While the process may sound complicated (and definitely time-consuming), the main takeaway is this: the combination of the process and the individual committee makeup necessitated compromise from all parties. While seemingly positive, this also means that just a slight numerical advantage can control the result. Rather than thousands of governmental members representing jurisdictions across the US, less than 50 hand-picked committee members have the final say.

The Residential first public comment draft makes improvements over the 2021 version, but also contains some concerning provisions. Advances were made in the stringency and application of requirements related to fenestration, envelope air leakage and heat/energy recovery, with additional provisions added for electric-ready equipment, electric vehicles, and renewable energy. On the other hand, for the first time, the code may allow HVAC equipment efficiency to be traded off against the building envelope, and some insulation requirements present in the 2021 code have been rolled back to previous version (and in reality haven’t been updated since 2012).
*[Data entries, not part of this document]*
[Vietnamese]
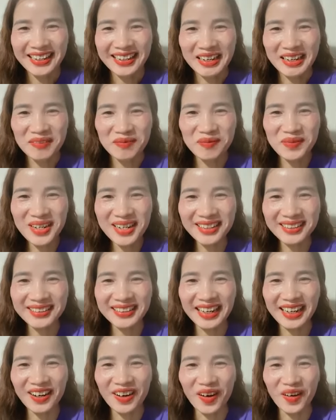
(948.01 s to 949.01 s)
Đã bước
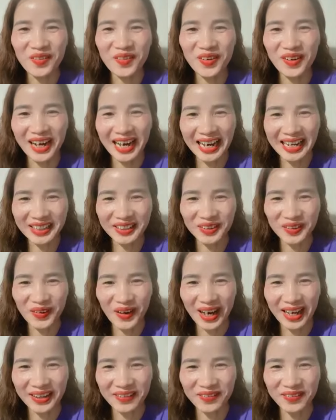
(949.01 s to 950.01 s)
ra khỏi vùng an
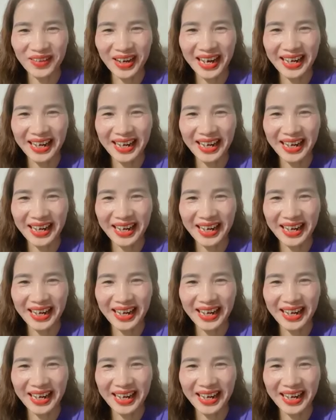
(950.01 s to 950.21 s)
toàn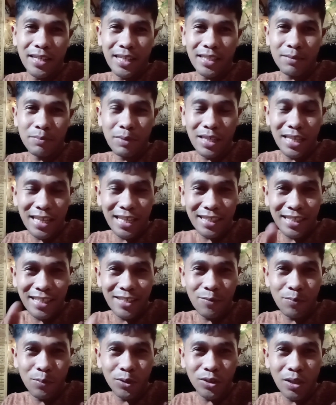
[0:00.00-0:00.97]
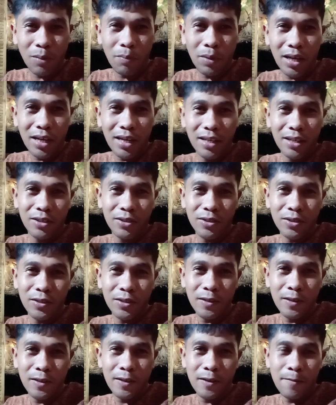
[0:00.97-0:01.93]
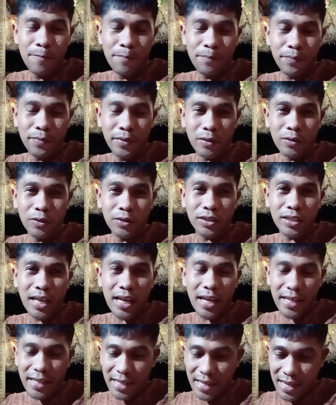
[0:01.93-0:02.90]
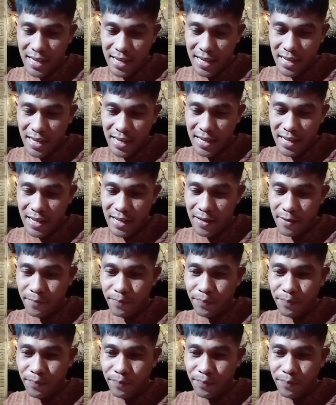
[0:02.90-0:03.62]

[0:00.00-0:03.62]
at makikita niyo po sa video na kung saan uh,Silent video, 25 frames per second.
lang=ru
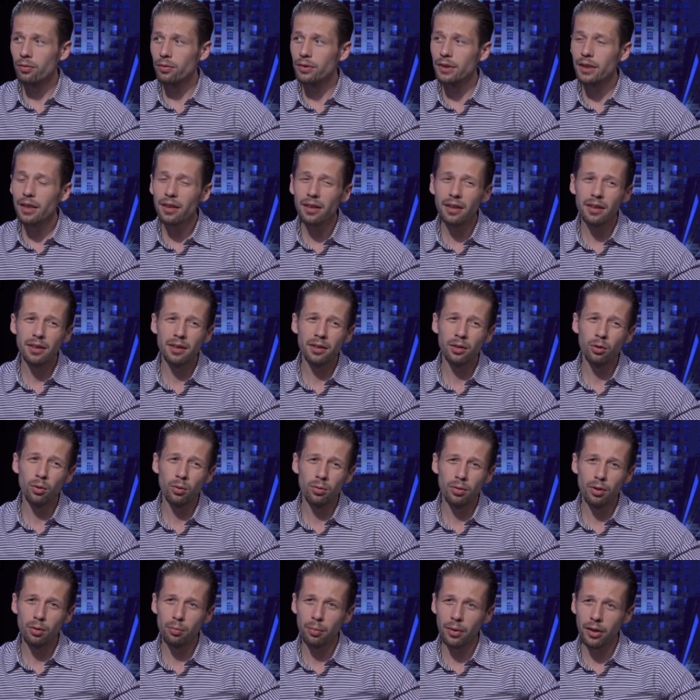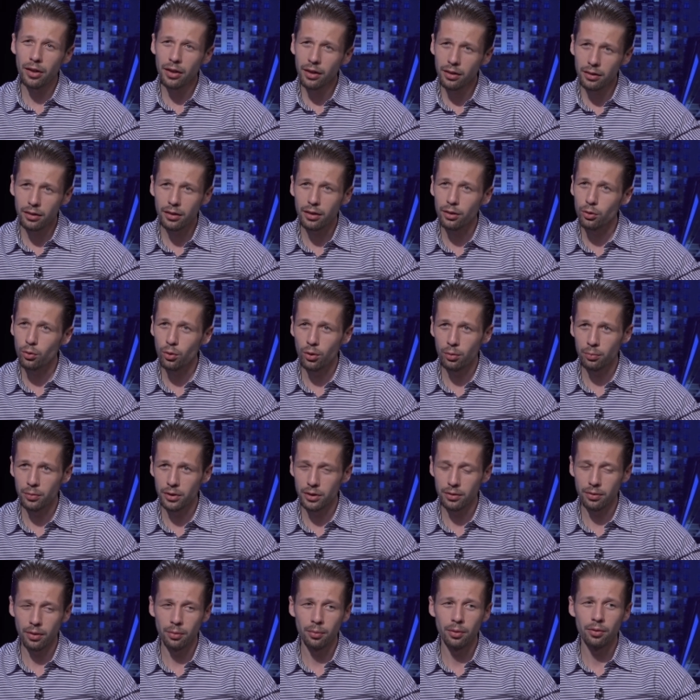все эти новые проекты, которые мы
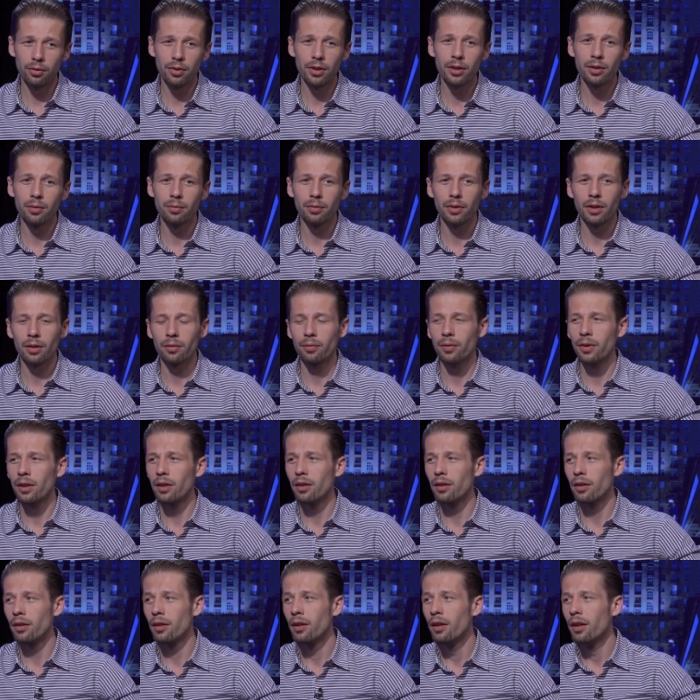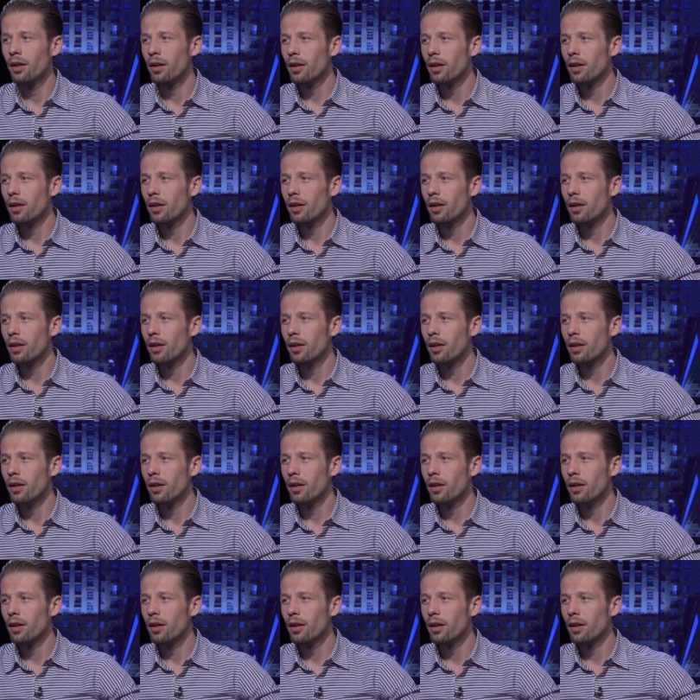с вами видим, там, илиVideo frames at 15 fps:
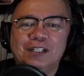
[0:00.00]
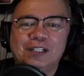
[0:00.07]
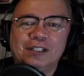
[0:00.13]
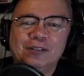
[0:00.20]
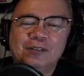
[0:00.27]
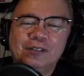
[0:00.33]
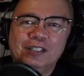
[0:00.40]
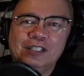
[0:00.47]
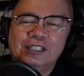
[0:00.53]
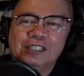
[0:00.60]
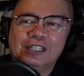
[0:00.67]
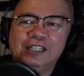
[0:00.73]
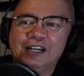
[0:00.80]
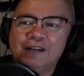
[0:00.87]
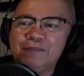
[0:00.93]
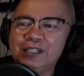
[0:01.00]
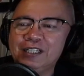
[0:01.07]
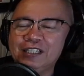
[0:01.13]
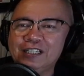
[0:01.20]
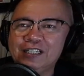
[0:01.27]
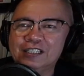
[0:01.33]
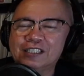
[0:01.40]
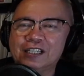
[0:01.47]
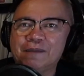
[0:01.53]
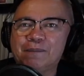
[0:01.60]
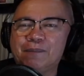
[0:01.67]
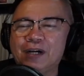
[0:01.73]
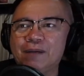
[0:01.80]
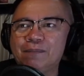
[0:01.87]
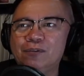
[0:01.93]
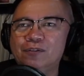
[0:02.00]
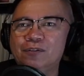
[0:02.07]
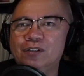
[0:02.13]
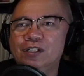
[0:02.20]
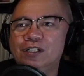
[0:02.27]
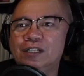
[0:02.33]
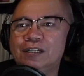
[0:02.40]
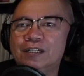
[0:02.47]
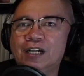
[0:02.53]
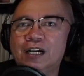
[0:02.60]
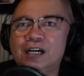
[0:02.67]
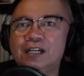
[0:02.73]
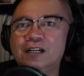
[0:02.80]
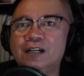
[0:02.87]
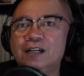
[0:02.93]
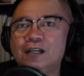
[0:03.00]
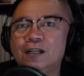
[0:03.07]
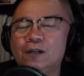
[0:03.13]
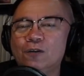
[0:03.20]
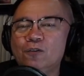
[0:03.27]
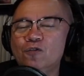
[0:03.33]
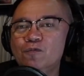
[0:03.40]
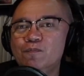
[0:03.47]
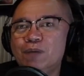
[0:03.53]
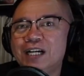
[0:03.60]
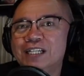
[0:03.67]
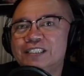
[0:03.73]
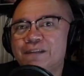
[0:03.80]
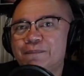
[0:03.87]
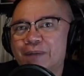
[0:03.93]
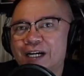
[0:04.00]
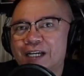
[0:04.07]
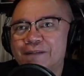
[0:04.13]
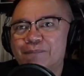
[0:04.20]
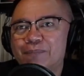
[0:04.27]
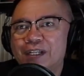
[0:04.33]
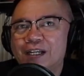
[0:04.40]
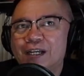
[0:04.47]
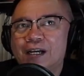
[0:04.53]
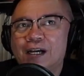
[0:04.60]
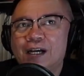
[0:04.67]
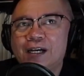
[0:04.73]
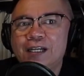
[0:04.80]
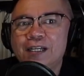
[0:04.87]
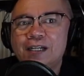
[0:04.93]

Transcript: No? Sinabi ni San Pablo na ang lumang tipan ay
Take action to prevent backsliding

These rollbacks and tradeoffs, made possible by the standards process, are counter to what the overwhelming majority of governmental members chose. At minimum, the elements of the residential code that were previously voted upon should not be changed. That means no insulation rollbacks, no equipment tradeoffs, and adding back the electric- and EV-ready provisions that were removed in the appeals process (and are no longer outside the scope of the code)—without having to trade-off other efficiency provisions to secure them.

Your chance to comment on the draft changes ends at midnight on December 16. Visit EECC’s Code Development page for more resources, such as a summary of all changes included in the first public comment draft, and check back for more information including recommended comment language and a way for supporters to sign on to a letter that will accompany EECC’s submitted comments.

The 2024 code needs to start with the 2021 version that governmental members voted for. Comment on the draft changes by December 16 to make your voice heard.